━━━ Data to process

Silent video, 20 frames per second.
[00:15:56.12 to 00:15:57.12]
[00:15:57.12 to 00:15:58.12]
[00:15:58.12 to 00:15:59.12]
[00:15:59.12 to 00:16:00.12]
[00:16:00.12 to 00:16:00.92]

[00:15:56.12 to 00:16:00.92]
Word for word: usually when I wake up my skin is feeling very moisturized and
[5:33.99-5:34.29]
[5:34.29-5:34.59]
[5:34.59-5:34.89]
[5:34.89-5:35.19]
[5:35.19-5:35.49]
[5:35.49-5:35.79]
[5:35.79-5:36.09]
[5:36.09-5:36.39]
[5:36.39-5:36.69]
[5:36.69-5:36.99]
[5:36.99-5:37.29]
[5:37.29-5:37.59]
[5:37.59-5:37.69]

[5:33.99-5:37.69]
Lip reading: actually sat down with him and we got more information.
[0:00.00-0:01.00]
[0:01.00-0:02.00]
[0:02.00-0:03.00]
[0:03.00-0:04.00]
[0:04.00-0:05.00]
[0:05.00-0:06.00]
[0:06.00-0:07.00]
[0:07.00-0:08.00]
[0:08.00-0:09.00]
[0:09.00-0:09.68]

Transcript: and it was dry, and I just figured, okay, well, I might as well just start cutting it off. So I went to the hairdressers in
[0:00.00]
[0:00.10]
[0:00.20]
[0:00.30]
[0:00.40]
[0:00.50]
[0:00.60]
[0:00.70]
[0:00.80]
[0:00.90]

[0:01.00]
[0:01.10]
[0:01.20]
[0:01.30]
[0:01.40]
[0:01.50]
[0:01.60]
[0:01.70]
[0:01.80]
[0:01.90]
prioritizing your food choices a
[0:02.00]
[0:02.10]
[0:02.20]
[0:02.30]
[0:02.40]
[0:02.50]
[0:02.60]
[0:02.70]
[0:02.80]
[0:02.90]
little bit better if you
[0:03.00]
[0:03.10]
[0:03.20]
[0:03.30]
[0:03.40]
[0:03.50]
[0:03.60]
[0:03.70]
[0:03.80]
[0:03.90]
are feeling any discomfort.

━━━━━━

■ Problem to work on ■
Starting at the first line and ending at the last, restate the material word for word.

■ Answer to the exercise ■
Silent video, 20 frames per second.
[00:15:56.12 to 00:15:57.12]
[00:15:57.12 to 00:15:58.12]
[00:15:58.12 to 00:15:59.12]
[00:15:59.12 to 00:16:00.12]
[00:16:00.12 to 00:16:00.92]

[00:15:56.12 to 00:16:00.92]
Word for word: usually when I wake up my skin is feeling very moisturized and
[5:33.99-5:34.29]
[5:34.29-5:34.59]
[5:34.59-5:34.89]
[5:34.89-5:35.19]
[5:35.19-5:35.49]
[5:35.49-5:35.79]
[5:35.79-5:36.09]
[5:36.09-5:36.39]
[5:36.39-5:36.69]
[5:36.69-5:36.99]
[5:36.99-5:37.29]
[5:37.29-5:37.59]
[5:37.59-5:37.69]

[5:33.99-5:37.69]
Lip reading: actually sat down with him and we got more information.
[0:00.00-0:01.00]
[0:01.00-0:02.00]
[0:02.00-0:03.00]
[0:03.00-0:04.00]
[0:04.00-0:05.00]
[0:05.00-0:06.00]
[0:06.00-0:07.00]
[0:07.00-0:08.00]
[0:08.00-0:09.00]
[0:09.00-0:09.68]

Transcript: and it was dry, and I just figured, okay, well, I might as well just start cutting it off. So I went to the hairdressers in
[0:00.00]
[0:00.10]
[0:00.20]
[0:00.30]
[0:00.40]
[0:00.50]
[0:00.60]
[0:00.70]
[0:00.80]
[0:00.90]

[0:01.00]
[0:01.10]
[0:01.20]
[0:01.30]
[0:01.40]
[0:01.50]
[0:01.60]
[0:01.70]
[0:01.80]
[0:01.90]
prioritizing your food choices a
[0:02.00]
[0:02.10]
[0:02.20]
[0:02.30]
[0:02.40]
[0:02.50]
[0:02.60]
[0:02.70]
[0:02.80]
[0:02.90]
little bit better if you
[0:03.00]
[0:03.10]
[0:03.20]
[0:03.30]
[0:03.40]
[0:03.50]
[0:03.60]
[0:03.70]
[0:03.80]
[0:03.90]
are feeling any discomfort.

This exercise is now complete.